Bereits im Februar 2018 teilte das Bundesamt für Verkehr (BAV) mit, dass es bei einer gründlichen Überprüfung der Rechnung der Postauto AG Unregelmässigkeiten entdeckt habe. Von 2007 bis 2016 hat Postauto Gewinne verschleiert und dadurch überhöhte Subventionen bezogen. Postauto hat fiktive Kosten für über 200'000 Buchungen – etwa für nie angefallene Pneukosten – bilanziert. Dadurch wurden im subventionierten regionalen Personenverkehr (RPV) zu tiefe Gewinne ausgewiesen. In der Folge konnten überhöhte Abgeltungen von Kantonen und Bund bezogen werden. Das BAV fordert deshalb 78,3 Millionen Franken zurück.

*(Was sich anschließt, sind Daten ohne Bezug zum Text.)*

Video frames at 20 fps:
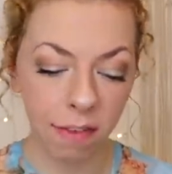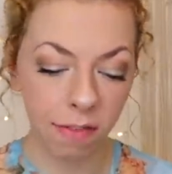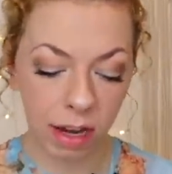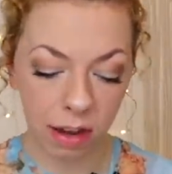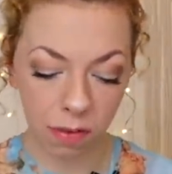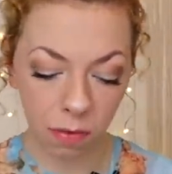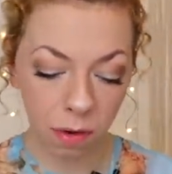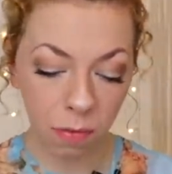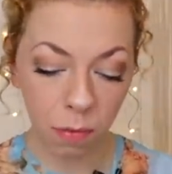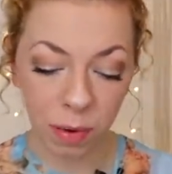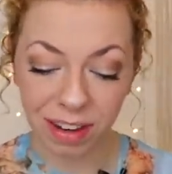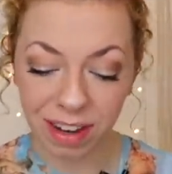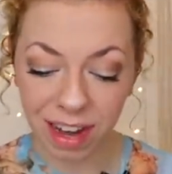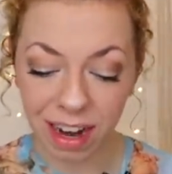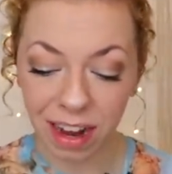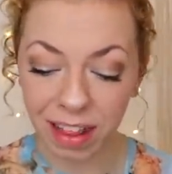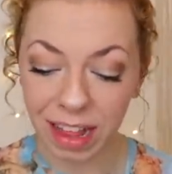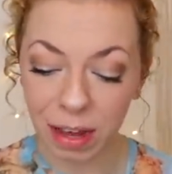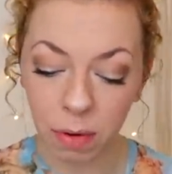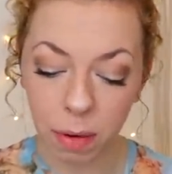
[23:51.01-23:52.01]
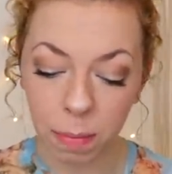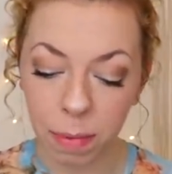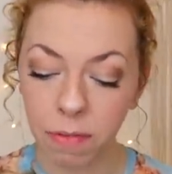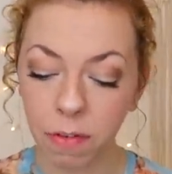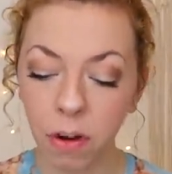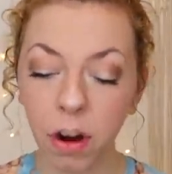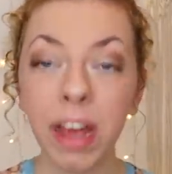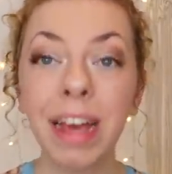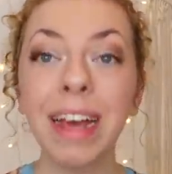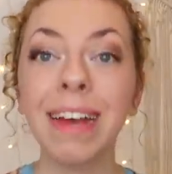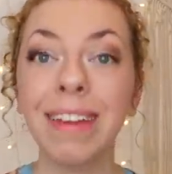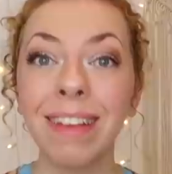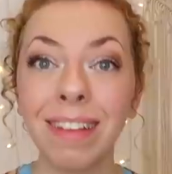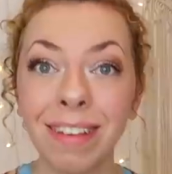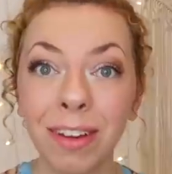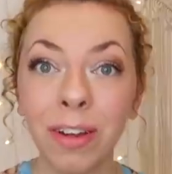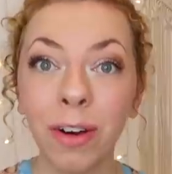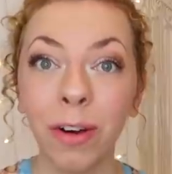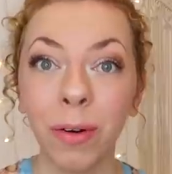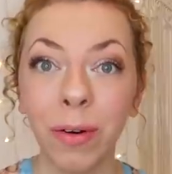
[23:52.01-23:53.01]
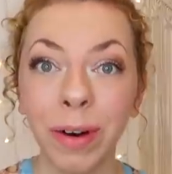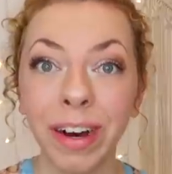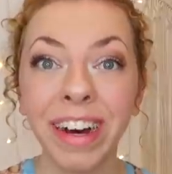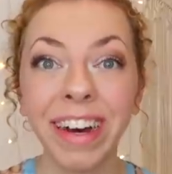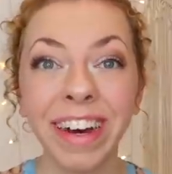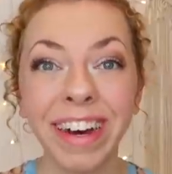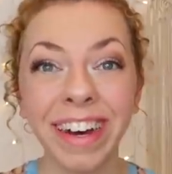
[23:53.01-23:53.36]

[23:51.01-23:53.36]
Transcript: Even if, if we did, I think we'd be very egotistical.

Am Montag hat der Verwaltungsrat der Post einen externen Bericht einer Anwaltskanzlei und einer Revisionsgesellschaft veröffentlicht. Ebenso publiziert wurde ein Gutachten dreier Experten auf Grundlage dieses Berichts. Beides hatte der Verwaltungsrat im März 2018 in Auftrag gegeben, nachdem die Post aufgrund der Vorwürfen des BAV und zahlreicher Medienberichte stark unter Druck geraten war.
Ersichtlich wird, dass Postauto während Jahren die Betriebsbuchhaltung manipuliert und so Gewinne erzielt hat, die systematisch versteckt wurden. Dieses Gebaren fand im vollen Wissen der Geschäftsleitung der Postauto AG statt. Bund, Kantone, Steuerzahlende und Geschäftspartner seien dadurch hinters Licht geführt worden, sagte Post- Verwaltungsratspräsident Urs Schwaller: «Erschreckend ist, dass dabei über Jahre sämtliche Kontrollmechanismen im Konzern Post offensichtlich versagt haben.»
Der Verwaltungsrat hat als Reaktion auf den Postauto-Skandal sowohl personelle als auch operationelle Massnahmen beschlossen. Die Post trennt sich von Konzernchefin Susanne Ruoff und der Leiterin der internen Revision. Ausserdem ist die komplette Geschäftsleitung der Postauto AG per sofort freigestellt worden.
Im operationellen Bereich schafft der Verwaltungsrat unter anderem einen Ausschuss Postauto, um das Sorgenkind enger zu begleiten. Er stellt ein Compliance-Programm auf die Beine, um Gesetzesverstösse im Bereich Subventionsrecht zu verhindern. Ausserdem trennt sich die Post per Geschäftsjahr 2019 von der bisherigen Revisionsgesellschaft KPMG.
Die Postauto AG wird umgebaut: Die aufs Jahr 2016 eingeführte Holdingstruktur IMPRESA, die den Postauto-Tochtergesellschaften Gewinne dank Transferpreisen sichern sollte, wird rückgängig gemacht. Die neue Struktur soll einfacher und transparenter sein.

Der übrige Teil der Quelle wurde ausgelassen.